After block 0, the control flow can either execute block 1 or 2 before jumping to block 3. From block three, the control flow will again have the choice between blocks 4 and 5 before jumping to block 6. The first if offers 2 choices, the second offers 3, so the cyclomatic complexity of this method is 2 + 3 = 5. NPath, however, sees 2 * 3 = 6 full paths from the beginning to the end.

Number Of Public Attributes (NOPA)

Class metric. Can be computed on classes.

Number Of Accessor Methods (NOAM)

Class metric. Can be computed on classes.

Tight Class Cohesion (TCC)

Class metric. Can be computed on classes and enums.

Description

The relative number of method pairs of a class that access in common at least one attribute of the measured class. TCC only counts direct attribute accesses, that is, only those attributes that are accessed in the body of the method [BK95].

TCC is taken to be a reliable cohesion metric for a class. High values (>70%) indicate a class with one basic function, which is hard to break into subcomponents. On the other hand, low values (<50%) may indicate that the class tries to do too much and defines several unrelated services, which is undesirable.

TCC can be used to detect God Classes and Brain Classes [Lanza05].

Weighted Method Count (WMC)

Class metric. Can be computed on classes and enums.

Description

Sum of the statistical complexity of the operations in the class. We use CYCLO to quantify the complexity of an operation [Lanza05].

Options

WMC uses the same options as CYCLO, which are provided to CYCLO when computing it.

Weight Of Class (WOC)

Class metric. Can be computed on classes.

Description

Number of “functional” public methods divided by the total number of public methods.
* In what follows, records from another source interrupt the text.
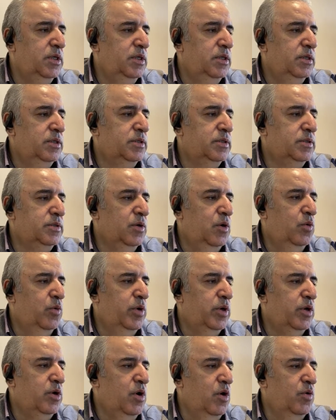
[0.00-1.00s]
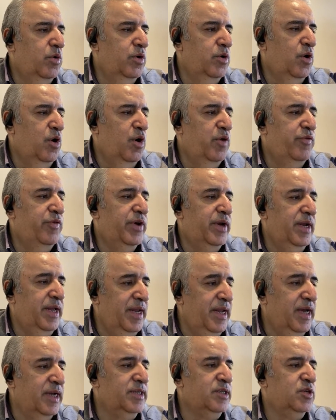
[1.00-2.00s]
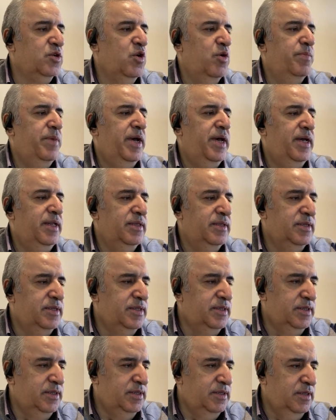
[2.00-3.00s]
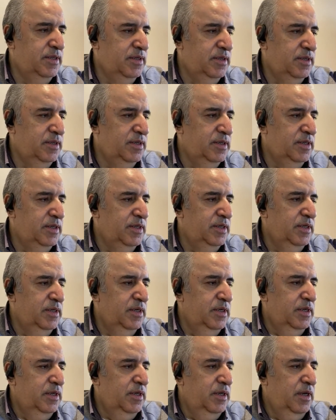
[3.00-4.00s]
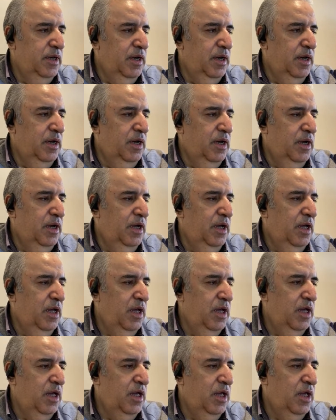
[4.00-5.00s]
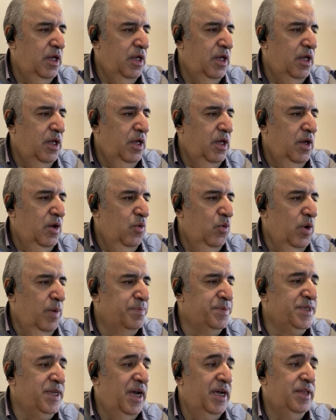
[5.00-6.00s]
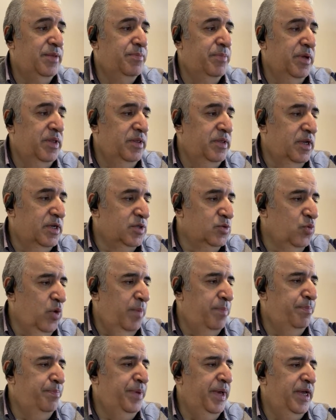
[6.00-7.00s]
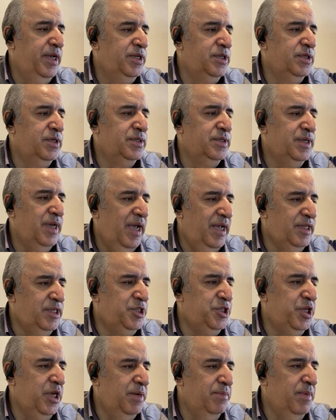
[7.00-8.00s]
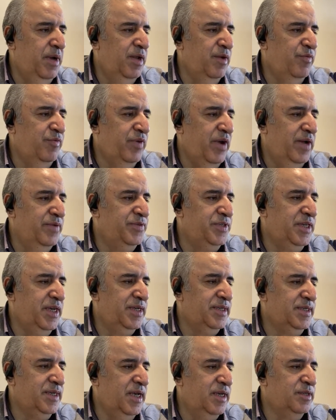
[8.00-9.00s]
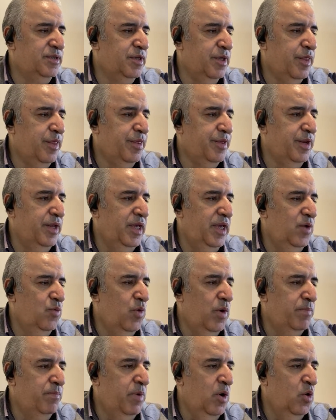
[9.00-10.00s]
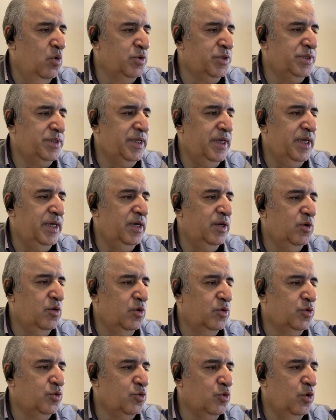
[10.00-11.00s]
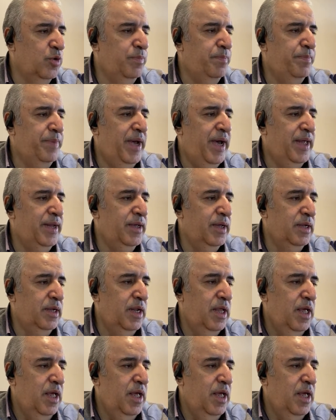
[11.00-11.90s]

So we're going over Linux commands, uh, website builders, web pages, HTML5, CSS3, web hosting, control panel,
Our definition of “functional method” excludes constructors, getters, and setters.

This metric tries to quantify whether the measured class’ interface reveals more data than behaviour. Low values (less than 30%) indicate that the class reveals much more data than behaviour, which is a sign of poor encapsulation.
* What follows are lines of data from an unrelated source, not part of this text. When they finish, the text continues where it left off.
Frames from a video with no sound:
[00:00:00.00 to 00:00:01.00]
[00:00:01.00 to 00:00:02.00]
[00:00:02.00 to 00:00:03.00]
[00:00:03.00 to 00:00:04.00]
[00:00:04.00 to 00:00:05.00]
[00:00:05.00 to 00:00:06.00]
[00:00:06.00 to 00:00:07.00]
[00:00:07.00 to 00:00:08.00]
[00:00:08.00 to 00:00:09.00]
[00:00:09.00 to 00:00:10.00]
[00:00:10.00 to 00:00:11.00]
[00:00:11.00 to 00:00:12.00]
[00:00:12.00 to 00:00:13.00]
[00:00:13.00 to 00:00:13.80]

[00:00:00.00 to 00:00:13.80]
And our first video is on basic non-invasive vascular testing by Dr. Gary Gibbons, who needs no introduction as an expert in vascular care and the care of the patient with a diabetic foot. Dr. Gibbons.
This metric is used to detect Data Classes, in conjunction with WMC, NOPA and NOAM.

References

BK95: Bieman, Kang; Cohesion and reuse in an object-oriented system. In Proceedings ACM Symposium on Software Reusability, 1995.

Lanza05: Lanza, Marinescu; Object-Oriented Metrics in Practice, 2005.

McCabe76: McCabe, A Complexity Measure, in Proceedings of the 2nd ICSE (1976).

Sonarqube: Sonarqube online documentation.

JavaNcss: JavaNCSS online documentation.